And then there is the truly heavy use case. Ben Hylak, CTO of Raindrop.ai, called the change "either really silly, or shows how bad of a spot Anthropic is in re: GPUs." That second reading is the interesting one. If Anthropic is rationing compute by raising the price of background agent loops while keeping interactive chat unchanged, they are signalling that the long tail of always-on automation has become economically painful to subsidise. That signal matters when you are deciding whether to bet a startup on always-on Claude.

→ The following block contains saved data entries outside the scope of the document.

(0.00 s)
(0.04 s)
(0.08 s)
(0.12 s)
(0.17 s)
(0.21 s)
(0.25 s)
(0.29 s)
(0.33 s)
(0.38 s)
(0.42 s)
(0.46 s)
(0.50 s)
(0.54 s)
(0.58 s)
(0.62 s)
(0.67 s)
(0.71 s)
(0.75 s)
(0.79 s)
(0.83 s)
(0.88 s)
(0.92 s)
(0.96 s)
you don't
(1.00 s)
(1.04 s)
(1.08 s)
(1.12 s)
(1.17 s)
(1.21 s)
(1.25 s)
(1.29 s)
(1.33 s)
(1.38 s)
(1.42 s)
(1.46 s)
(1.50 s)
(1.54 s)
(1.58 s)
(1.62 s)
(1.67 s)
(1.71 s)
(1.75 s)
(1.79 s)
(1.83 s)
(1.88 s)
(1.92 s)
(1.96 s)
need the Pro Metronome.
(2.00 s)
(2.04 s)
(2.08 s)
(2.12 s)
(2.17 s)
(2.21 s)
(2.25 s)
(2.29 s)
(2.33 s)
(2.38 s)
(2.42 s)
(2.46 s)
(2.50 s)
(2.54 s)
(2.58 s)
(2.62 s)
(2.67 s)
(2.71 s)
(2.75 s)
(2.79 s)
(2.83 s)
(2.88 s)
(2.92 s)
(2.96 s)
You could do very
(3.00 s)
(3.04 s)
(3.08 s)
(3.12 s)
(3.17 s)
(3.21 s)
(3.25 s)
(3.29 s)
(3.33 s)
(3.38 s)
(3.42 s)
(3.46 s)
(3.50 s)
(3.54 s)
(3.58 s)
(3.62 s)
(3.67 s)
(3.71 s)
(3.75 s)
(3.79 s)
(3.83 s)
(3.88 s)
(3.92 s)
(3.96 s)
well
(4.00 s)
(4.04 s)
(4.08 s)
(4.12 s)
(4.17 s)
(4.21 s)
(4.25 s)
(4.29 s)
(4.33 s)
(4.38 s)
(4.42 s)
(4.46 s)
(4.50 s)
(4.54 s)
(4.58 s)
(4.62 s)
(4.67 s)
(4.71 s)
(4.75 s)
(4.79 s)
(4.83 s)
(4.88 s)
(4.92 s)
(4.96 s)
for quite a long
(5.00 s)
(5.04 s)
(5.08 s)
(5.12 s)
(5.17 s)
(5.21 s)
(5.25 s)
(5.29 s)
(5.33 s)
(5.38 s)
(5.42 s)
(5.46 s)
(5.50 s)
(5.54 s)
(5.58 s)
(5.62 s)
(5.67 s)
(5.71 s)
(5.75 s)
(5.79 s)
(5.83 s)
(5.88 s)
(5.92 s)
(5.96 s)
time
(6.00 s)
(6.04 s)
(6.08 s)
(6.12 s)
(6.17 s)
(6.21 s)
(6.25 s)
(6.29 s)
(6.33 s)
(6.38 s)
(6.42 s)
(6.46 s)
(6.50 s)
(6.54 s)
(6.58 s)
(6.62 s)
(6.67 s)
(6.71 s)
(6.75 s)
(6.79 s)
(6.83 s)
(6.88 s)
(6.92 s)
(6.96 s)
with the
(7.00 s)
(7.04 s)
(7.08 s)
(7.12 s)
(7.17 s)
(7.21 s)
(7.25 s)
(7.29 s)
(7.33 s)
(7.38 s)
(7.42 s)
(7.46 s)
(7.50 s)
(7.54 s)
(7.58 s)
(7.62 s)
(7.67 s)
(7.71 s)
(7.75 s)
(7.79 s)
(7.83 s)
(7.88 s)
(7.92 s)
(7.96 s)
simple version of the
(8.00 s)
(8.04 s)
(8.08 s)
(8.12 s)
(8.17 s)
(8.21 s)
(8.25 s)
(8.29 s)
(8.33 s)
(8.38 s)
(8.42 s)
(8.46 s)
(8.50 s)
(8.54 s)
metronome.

What To Change Before June 15: A Checklist

Most of the work you can do in the next month is small. It is also the difference between waking up on June 16 to a clean monthly bill and waking up to a Slack message from your co-founder asking why the OpenAI invoice has a Claude line on it.

Audit every place you call Claude programmatically. This is the work nobody wants to do. It is also the only one that matters. A rough first pass:

rg -n "anthropic|claude" \
  .github/workflows \
  scripts \
  apps \
  packages

You are looking for every cron, every action, every script, every server route, every background worker. Write the list down on actual paper. For each one, answer two questions: how often does it run, and roughly how many tokens per run. If you do not know, instrument it (see below) and come back next week.

Add token-level logging to every claude -p and Agent SDK call. The Anthropic SDK returns usage in the response. Wrap every call in a tiny logger and dump the result to a file or to your existing observability stack. Concrete pattern:


const SONNET_INPUT_PER_M = 3;
const SONNET_OUTPUT_PER_M = 15;

const client = new Anthropic();

type ClaudeCallContext = {
  caller: string;
  workflow?: string;
};

export async function runClaude(
  args: Anthropic.MessageCreateParams,
  context: ClaudeCallContext,
) {
  const start = Date.now();
  const response = await client.messages.create(args);
  const inputTokens = response.usage.input_tokens;
  const outputTokens = response.usage.output_tokens;
  const cost =
    (inputTokens / 1_000_000) * SONNET_INPUT_PER_M +
    (outputTokens / 1_000_000) * SONNET_OUTPUT_PER_M;

  logger.info({
    event: 'claude_call',
    caller: context.caller,
    workflow: context.workflow,
    inputTokens,
    outputTokens,
    cost,
    durationMs: Date.now() - start,
  });

  return response;
}

A week of this data tells you which workflows are cheap, which are scary, and which are blowing your future credit pool in three days. The number that matters is dollars per day per workflow, not tokens per call.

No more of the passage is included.